Please give the lines below again exactly as they stand, from the one that contains "[00:00:03.35]" up to and including the one that contains "[00:00:04.05]", leaving all pictures out.

[Data extract Boundary: Start]

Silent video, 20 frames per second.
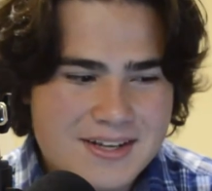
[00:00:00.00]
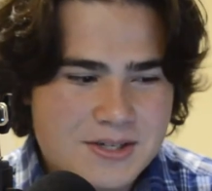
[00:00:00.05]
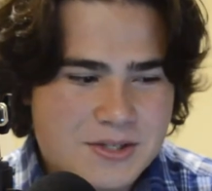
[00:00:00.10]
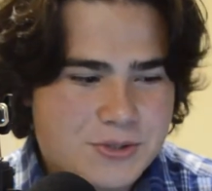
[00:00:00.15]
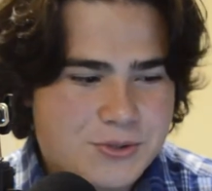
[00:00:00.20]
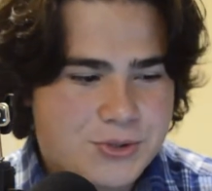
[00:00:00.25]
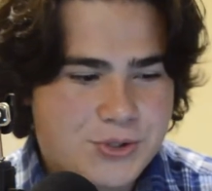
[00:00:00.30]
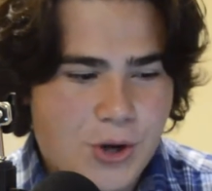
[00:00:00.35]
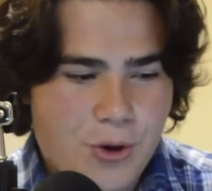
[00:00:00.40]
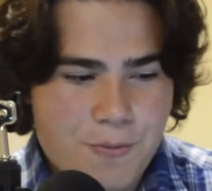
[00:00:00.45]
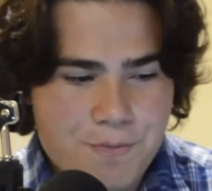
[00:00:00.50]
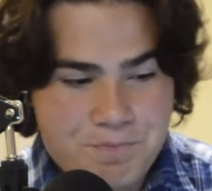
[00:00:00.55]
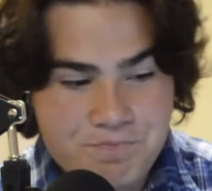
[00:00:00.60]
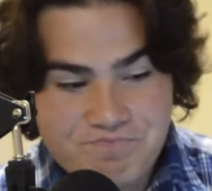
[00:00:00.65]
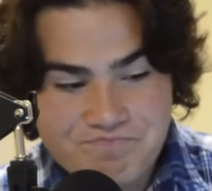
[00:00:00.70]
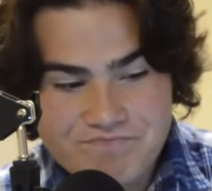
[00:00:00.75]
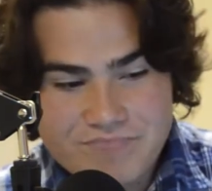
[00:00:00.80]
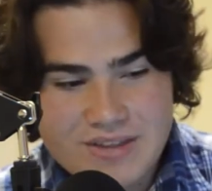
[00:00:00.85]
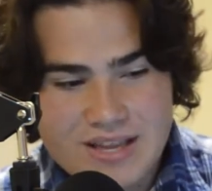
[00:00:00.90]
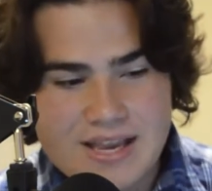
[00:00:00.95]
So
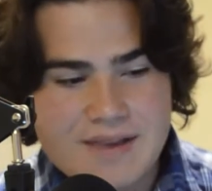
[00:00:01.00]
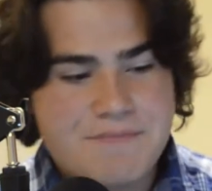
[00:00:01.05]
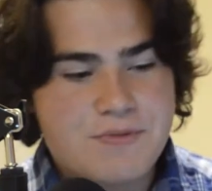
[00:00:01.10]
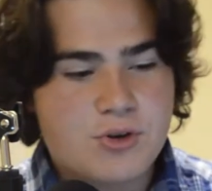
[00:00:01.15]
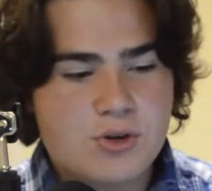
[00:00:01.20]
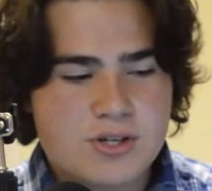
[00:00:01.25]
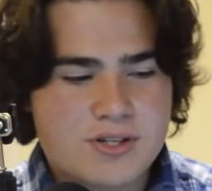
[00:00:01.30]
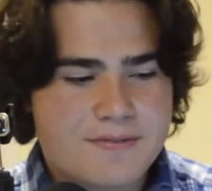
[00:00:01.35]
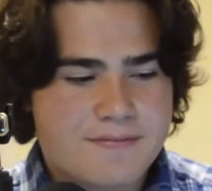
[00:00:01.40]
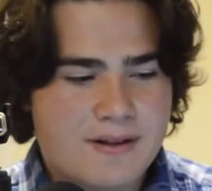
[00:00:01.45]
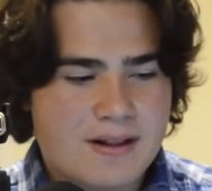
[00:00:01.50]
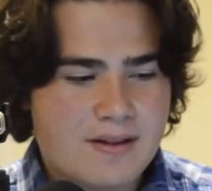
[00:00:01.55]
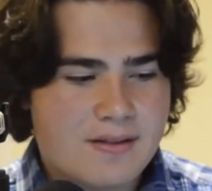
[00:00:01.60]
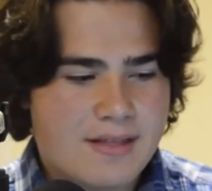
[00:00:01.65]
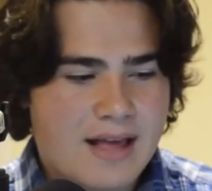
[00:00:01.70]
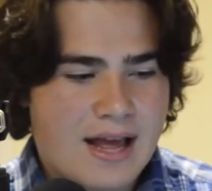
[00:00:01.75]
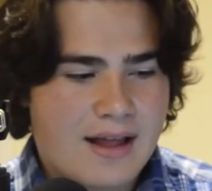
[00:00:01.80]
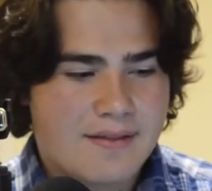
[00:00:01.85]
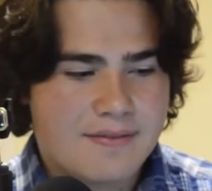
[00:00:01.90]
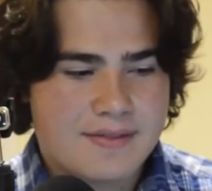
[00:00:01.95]
if you can just follow
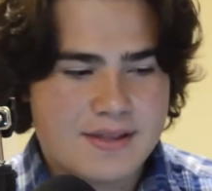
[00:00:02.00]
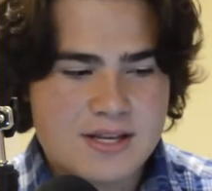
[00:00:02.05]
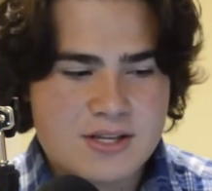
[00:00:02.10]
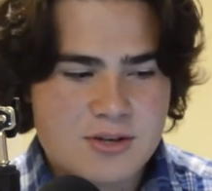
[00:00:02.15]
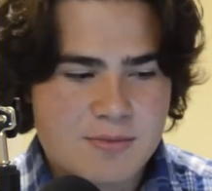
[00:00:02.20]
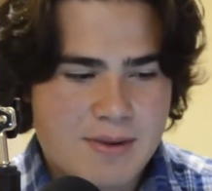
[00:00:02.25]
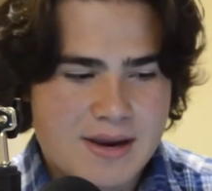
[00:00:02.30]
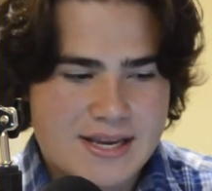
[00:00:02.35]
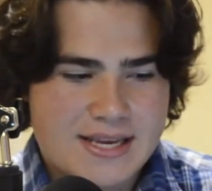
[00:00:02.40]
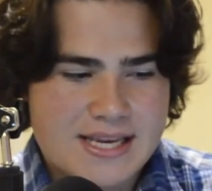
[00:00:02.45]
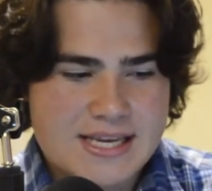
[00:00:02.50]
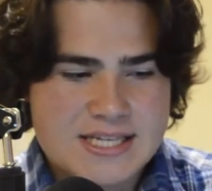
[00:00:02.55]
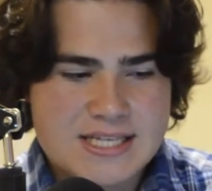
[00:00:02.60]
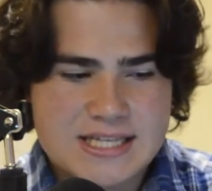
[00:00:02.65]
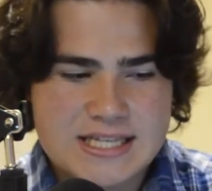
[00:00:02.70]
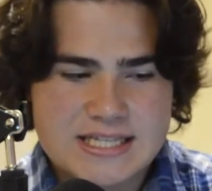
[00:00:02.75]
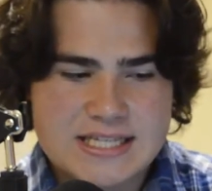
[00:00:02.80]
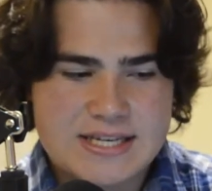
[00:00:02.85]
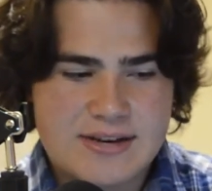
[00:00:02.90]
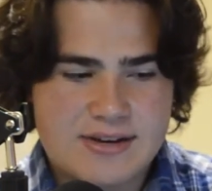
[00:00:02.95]
that, these are my keys to
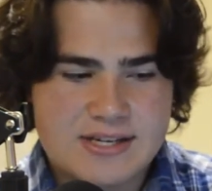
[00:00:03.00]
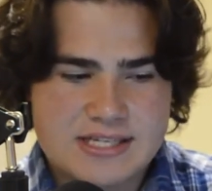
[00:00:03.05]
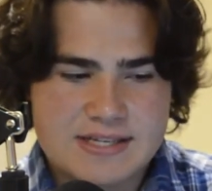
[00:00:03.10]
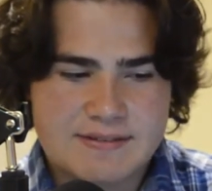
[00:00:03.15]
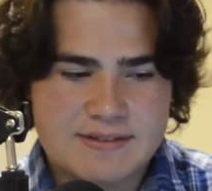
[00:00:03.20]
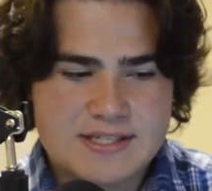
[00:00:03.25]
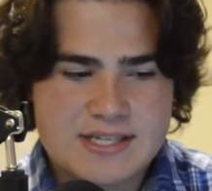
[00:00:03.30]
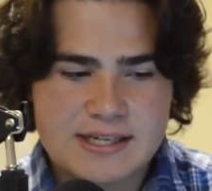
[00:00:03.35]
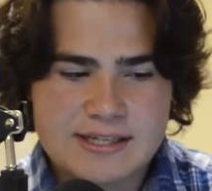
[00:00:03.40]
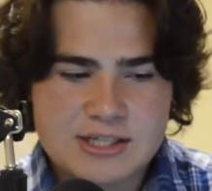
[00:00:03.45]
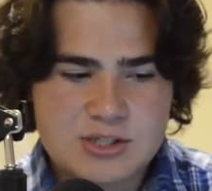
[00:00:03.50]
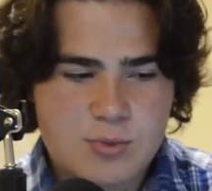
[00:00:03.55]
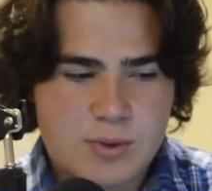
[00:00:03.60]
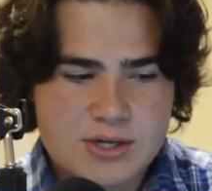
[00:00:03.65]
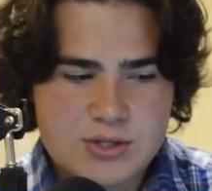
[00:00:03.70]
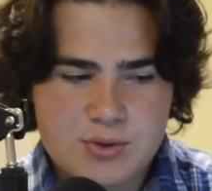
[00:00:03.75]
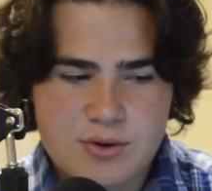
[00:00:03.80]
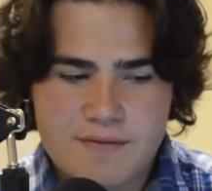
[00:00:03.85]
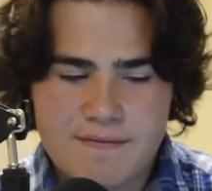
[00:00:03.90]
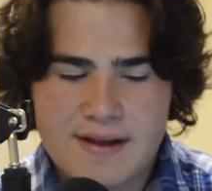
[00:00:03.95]
the series. If the Celtics want
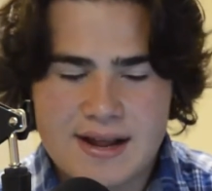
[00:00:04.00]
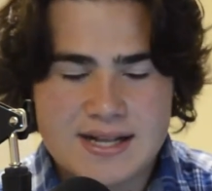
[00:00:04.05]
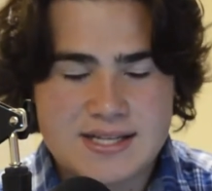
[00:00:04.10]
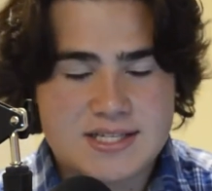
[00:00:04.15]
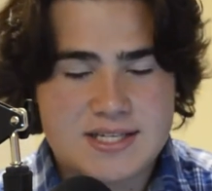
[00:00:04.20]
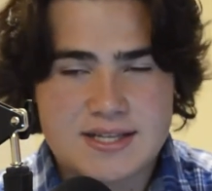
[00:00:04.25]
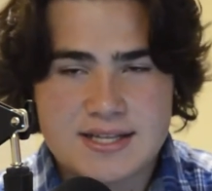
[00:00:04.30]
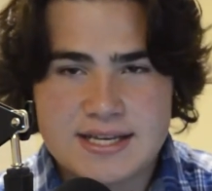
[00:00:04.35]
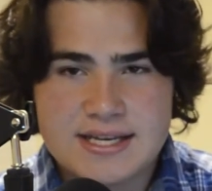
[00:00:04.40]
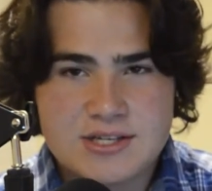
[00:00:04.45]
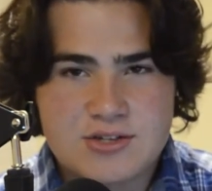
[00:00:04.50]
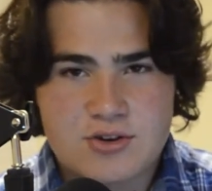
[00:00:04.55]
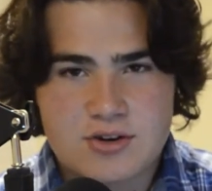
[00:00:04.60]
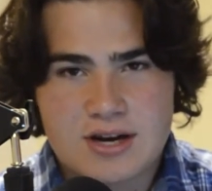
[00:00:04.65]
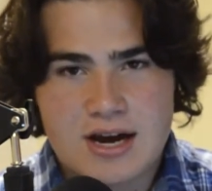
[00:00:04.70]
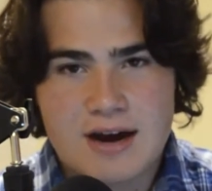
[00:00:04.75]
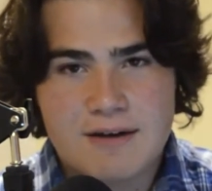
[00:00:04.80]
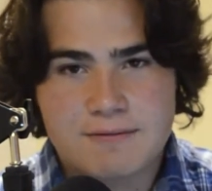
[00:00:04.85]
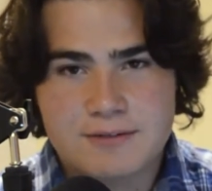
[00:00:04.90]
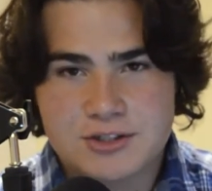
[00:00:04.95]
to advance to the Eastern
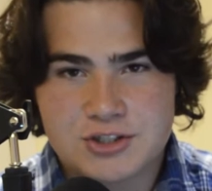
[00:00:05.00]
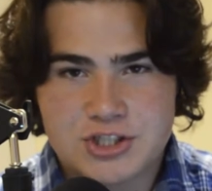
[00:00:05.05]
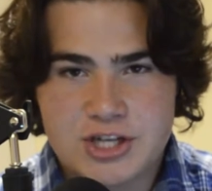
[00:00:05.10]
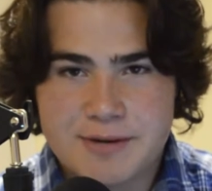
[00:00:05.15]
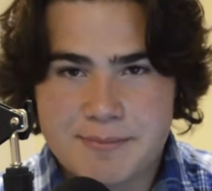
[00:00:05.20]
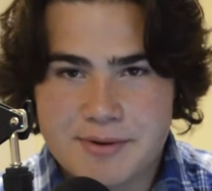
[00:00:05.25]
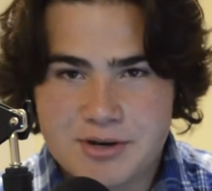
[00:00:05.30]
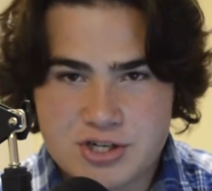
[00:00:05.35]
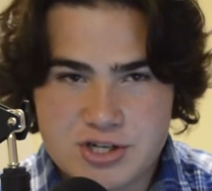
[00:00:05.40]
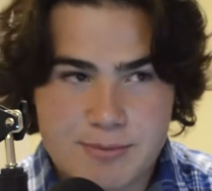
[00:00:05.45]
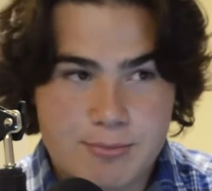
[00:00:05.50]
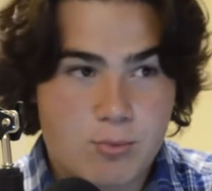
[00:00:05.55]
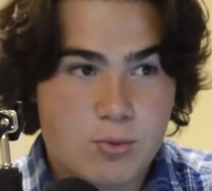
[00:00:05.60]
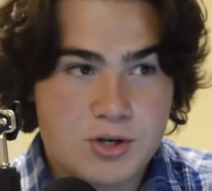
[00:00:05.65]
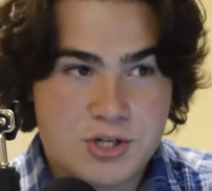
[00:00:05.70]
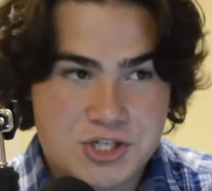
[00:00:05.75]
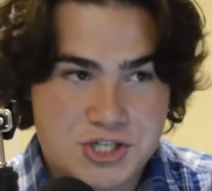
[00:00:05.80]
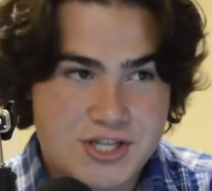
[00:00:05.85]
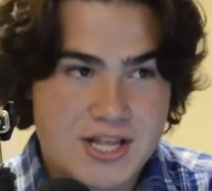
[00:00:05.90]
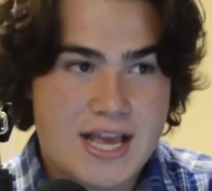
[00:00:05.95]
Conference Championship,
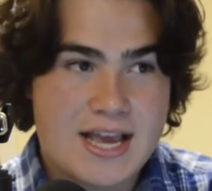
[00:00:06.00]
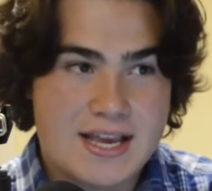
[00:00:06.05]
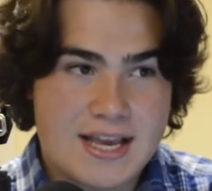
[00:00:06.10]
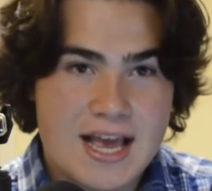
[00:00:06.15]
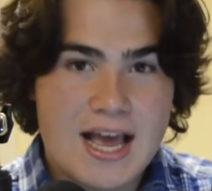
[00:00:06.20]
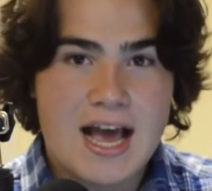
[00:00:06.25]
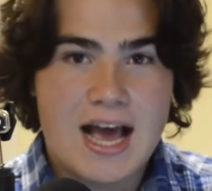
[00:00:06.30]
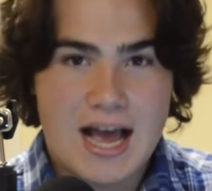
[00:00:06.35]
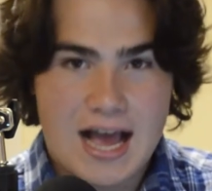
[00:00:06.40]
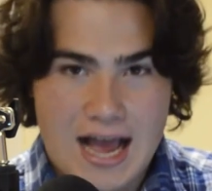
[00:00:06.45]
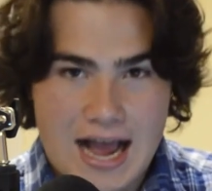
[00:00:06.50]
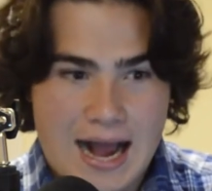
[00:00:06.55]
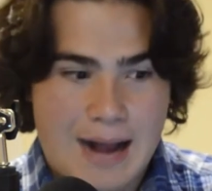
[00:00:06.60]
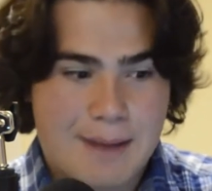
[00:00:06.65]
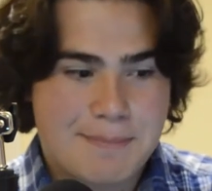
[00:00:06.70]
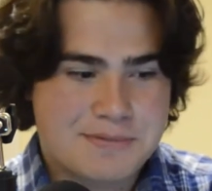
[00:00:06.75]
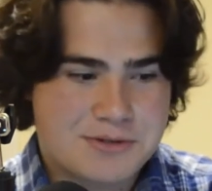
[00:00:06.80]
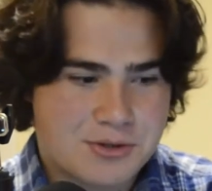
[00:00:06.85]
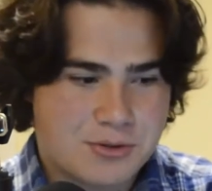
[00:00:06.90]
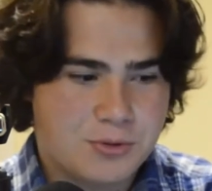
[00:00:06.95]
which they
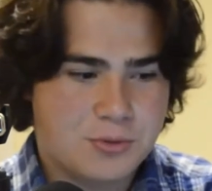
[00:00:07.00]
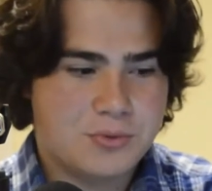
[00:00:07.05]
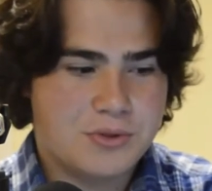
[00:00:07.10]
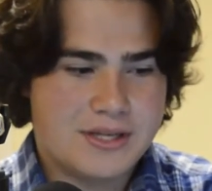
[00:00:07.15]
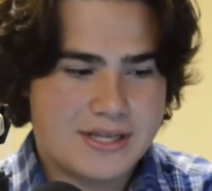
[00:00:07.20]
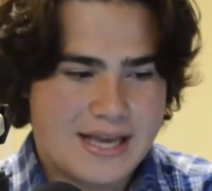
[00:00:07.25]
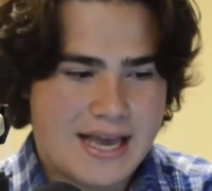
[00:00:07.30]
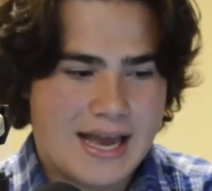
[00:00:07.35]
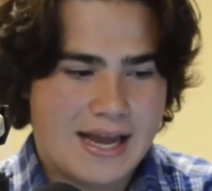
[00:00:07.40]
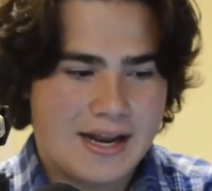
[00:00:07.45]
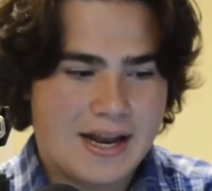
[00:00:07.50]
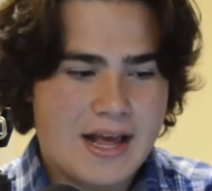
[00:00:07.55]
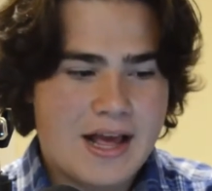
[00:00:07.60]
absolutely can.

[Data extract Boundary: End]

## Response to the exercise
[00:00:03.35]
[00:00:03.40]
[00:00:03.45]
[00:00:03.50]
[00:00:03.55]
[00:00:03.60]
[00:00:03.65]
[00:00:03.70]
[00:00:03.75]
[00:00:03.80]
[00:00:03.85]
[00:00:03.90]
[00:00:03.95]
the series. If the Celtics want
[00:00:04.00]
[00:00:04.05]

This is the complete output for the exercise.